He sat down, lost in thought for a minute.

‘Now, let's get things clear. When do you have to go and run races; what afternoons?'

After Charles had gone he leaned back in a sort of exhaustion, rubbing his face slowly with his broad palms. Again a mood of discontent had gone from him: he had exorcized that devil with a little witchcraft, in his own way. But now he found himself disturbed, not by discontent but by the residue of the last half-hour's emotions. It would have suited his mood to have called the boy back into that little room, so that he could talk to him and look at him, seeing his words reflected faithfully and with a richer dramatic colour in the young face over against him, while the afternoon went coldly down into blue evening. That would have eased his heart of the ghosts of those stale longings which now troubled it, and which were made more persistent by the present languor of his mind.

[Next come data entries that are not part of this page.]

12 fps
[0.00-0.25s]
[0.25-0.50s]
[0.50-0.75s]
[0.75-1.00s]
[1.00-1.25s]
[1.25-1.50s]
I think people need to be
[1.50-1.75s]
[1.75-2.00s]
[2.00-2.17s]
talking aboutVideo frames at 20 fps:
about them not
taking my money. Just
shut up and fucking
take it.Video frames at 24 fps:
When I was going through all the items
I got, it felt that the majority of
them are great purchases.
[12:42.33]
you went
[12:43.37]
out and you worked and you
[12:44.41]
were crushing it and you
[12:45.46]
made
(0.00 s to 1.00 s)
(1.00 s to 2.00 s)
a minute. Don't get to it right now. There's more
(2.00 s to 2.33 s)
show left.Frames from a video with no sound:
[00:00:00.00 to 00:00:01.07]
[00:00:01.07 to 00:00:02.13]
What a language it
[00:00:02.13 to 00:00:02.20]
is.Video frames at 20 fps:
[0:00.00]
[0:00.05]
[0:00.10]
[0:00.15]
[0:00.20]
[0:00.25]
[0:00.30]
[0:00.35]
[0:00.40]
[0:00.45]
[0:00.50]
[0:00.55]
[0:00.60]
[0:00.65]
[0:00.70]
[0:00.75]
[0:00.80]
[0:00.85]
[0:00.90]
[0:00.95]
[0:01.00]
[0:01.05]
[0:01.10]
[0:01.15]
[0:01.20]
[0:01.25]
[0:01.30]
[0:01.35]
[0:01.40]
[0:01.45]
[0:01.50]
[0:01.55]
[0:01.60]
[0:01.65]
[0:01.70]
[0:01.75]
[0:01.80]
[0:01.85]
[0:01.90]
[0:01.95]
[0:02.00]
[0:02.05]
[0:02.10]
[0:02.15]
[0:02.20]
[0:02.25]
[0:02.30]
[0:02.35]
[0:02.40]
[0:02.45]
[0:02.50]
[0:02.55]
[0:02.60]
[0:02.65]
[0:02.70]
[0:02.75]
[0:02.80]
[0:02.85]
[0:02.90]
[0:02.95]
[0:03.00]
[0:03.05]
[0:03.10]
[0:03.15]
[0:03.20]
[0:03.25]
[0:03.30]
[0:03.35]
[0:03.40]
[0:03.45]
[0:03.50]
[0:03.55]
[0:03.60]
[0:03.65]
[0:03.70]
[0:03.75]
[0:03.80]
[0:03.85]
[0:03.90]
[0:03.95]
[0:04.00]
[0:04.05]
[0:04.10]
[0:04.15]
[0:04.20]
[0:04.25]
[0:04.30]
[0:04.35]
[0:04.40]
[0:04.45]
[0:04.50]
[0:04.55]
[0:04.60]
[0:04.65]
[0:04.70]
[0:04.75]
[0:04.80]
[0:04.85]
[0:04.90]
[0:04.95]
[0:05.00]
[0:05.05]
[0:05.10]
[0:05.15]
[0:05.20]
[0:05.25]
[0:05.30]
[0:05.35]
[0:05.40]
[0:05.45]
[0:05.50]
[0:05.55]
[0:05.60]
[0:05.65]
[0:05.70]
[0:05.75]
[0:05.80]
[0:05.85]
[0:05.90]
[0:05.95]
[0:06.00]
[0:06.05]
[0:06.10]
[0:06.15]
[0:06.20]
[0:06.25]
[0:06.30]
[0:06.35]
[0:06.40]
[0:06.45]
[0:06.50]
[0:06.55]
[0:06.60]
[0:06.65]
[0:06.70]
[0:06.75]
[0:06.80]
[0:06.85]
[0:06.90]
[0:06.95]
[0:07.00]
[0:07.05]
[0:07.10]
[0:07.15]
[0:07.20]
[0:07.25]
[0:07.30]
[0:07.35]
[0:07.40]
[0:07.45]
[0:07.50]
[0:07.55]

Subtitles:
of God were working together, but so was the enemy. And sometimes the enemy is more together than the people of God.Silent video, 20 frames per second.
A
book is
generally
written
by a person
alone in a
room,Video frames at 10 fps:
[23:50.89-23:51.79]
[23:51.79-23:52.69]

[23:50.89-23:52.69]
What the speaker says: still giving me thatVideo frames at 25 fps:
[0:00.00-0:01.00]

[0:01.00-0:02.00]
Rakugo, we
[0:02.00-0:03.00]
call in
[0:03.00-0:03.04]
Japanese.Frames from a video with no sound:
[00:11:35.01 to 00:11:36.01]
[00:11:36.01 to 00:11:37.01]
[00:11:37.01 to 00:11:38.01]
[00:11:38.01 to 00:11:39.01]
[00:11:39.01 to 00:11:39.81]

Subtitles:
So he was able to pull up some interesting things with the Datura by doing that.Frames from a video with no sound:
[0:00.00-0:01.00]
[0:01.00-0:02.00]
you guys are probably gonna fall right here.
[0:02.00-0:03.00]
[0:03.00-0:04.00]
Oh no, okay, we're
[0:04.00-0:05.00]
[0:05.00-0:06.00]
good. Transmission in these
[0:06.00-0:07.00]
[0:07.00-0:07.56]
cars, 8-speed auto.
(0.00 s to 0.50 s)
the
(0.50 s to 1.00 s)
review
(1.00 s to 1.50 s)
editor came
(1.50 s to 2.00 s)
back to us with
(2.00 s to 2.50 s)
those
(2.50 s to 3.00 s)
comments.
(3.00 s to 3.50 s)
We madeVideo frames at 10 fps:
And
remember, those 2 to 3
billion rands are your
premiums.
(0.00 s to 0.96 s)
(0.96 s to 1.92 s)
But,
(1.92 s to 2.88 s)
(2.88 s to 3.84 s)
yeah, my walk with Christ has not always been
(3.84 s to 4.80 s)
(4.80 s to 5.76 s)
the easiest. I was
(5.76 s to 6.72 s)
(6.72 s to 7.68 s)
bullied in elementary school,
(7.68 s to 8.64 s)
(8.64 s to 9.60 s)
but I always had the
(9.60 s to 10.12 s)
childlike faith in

Listlessly he considered his future life. At twenty-five, with a Master's degree in Arts, a choice knowledge of musical literature and of the masterpieces of his own language and two others, and an intelligence not frequently to be met with in this strenuous new country, he was still nowhere. There was in his mind a growing suspicion that a school teacher, whatever grace his qualifications might have, was a person of small importance in himself. Such a man by beginning to teach came to believe, when he observed the clumsy ignorance of his scholars, that wisdom lay in books. And as a teacher he was at the bidding of those he taught; his mind was a widow's cruse for them to suck at without being failed; but, he thought, the quality of the oil would not change.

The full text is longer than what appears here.